• Prompt: Copy each record exactly as it reads, leaving out any pictures it holds.

------------------------

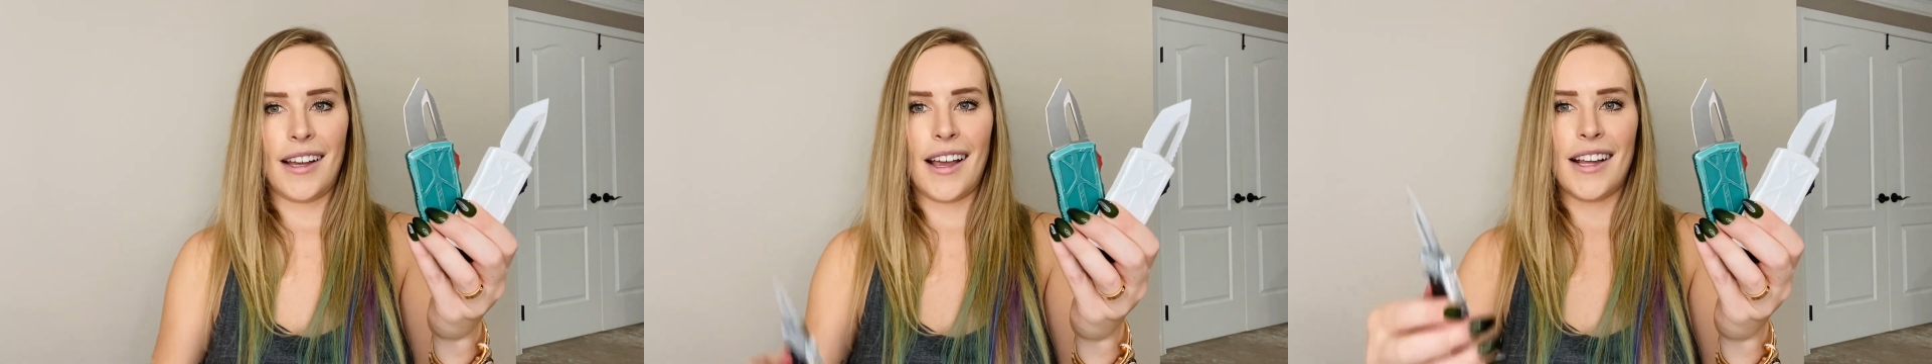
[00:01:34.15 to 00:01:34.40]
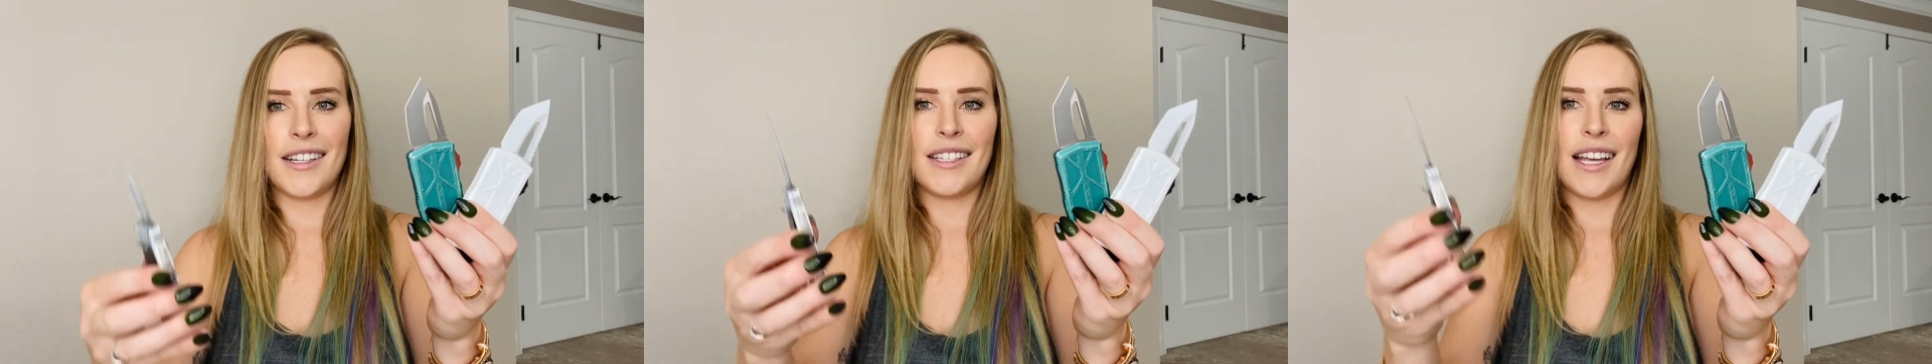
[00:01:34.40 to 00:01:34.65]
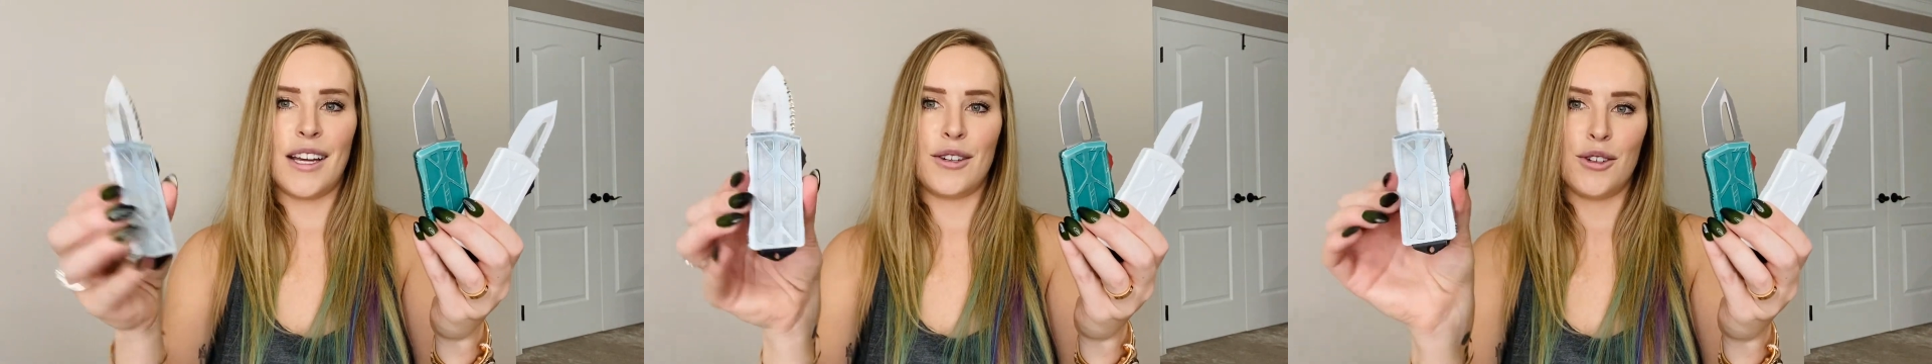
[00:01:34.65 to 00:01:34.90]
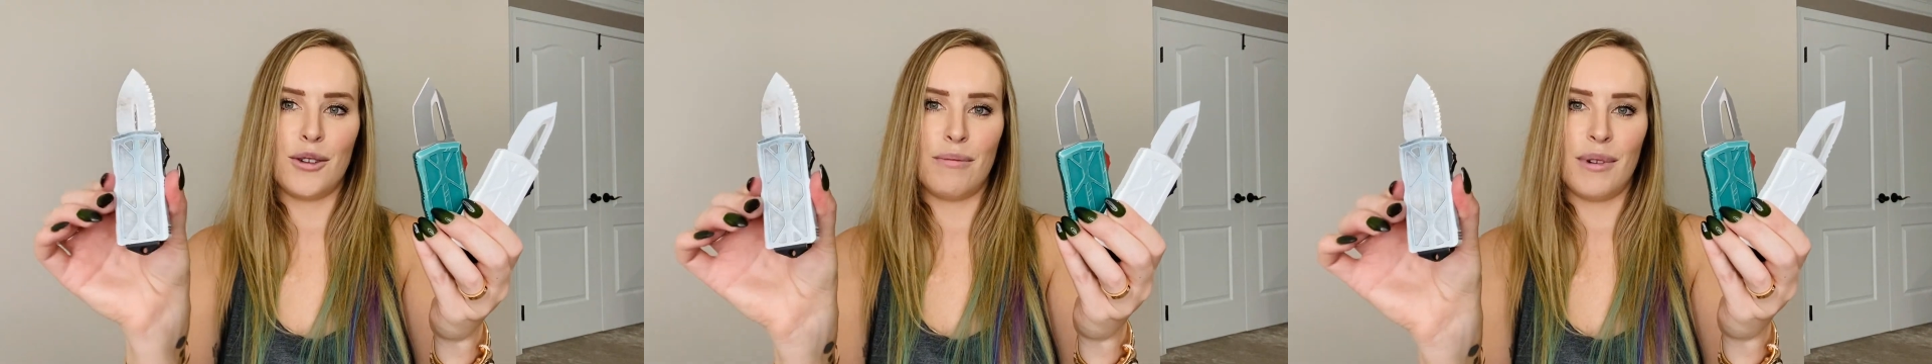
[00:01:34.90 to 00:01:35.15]
and Sand
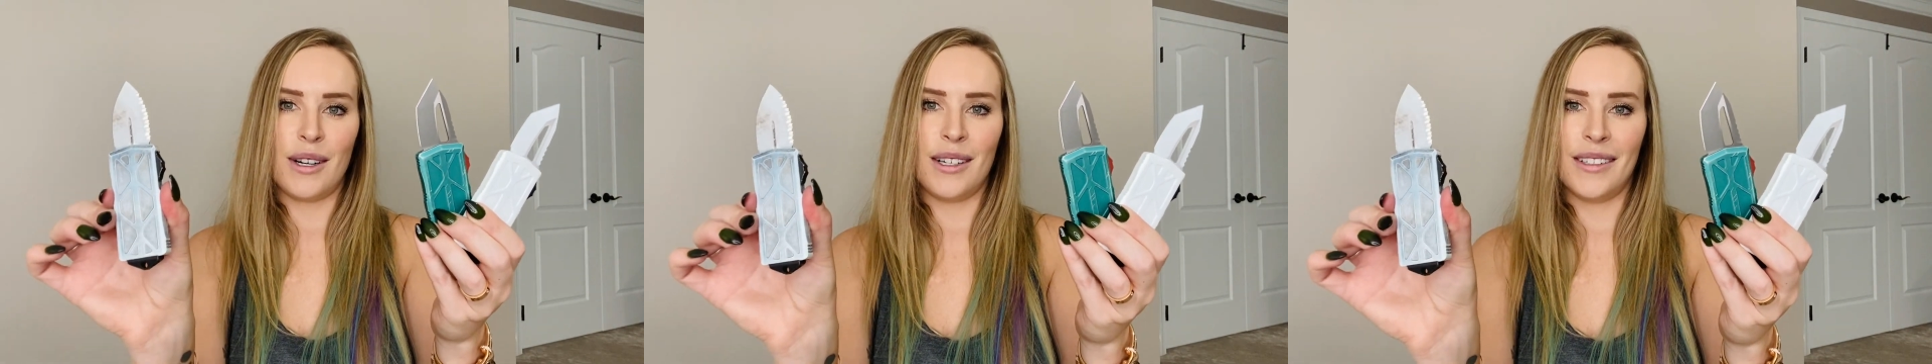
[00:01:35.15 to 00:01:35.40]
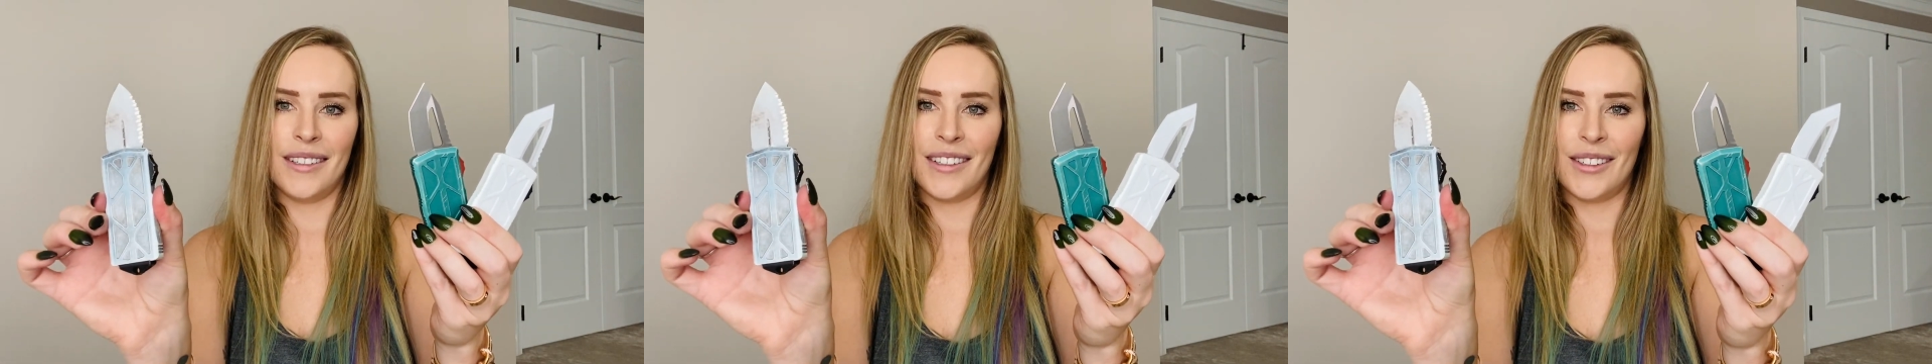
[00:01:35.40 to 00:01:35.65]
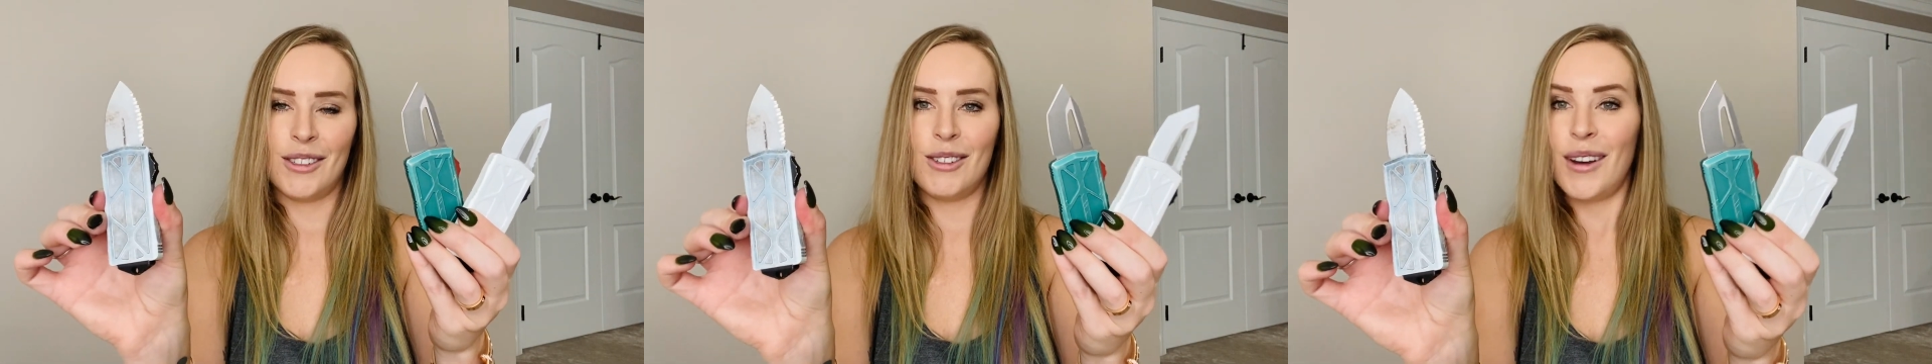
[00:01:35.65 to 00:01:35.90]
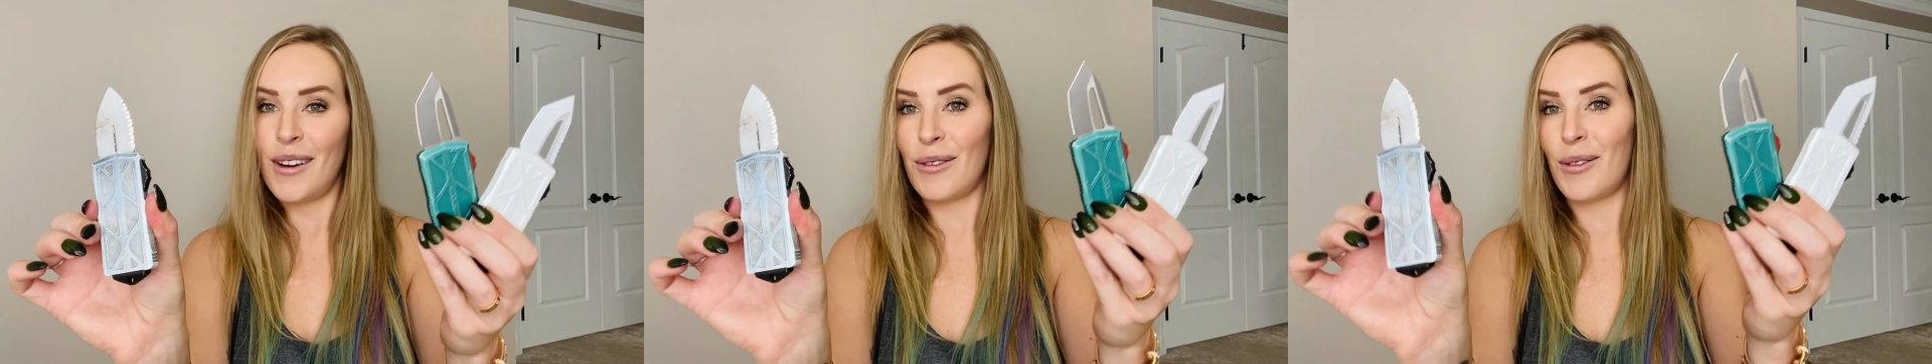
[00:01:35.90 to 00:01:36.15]
Trooper, you have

------------------------

• Result for this exercise:
[00:01:34.15 to 00:01:34.40]
[00:01:34.40 to 00:01:34.65]
[00:01:34.65 to 00:01:34.90]
[00:01:34.90 to 00:01:35.15]
and Sand
[00:01:35.15 to 00:01:35.40]
[00:01:35.40 to 00:01:35.65]
[00:01:35.65 to 00:01:35.90]
[00:01:35.90 to 00:01:36.15]
Trooper, you have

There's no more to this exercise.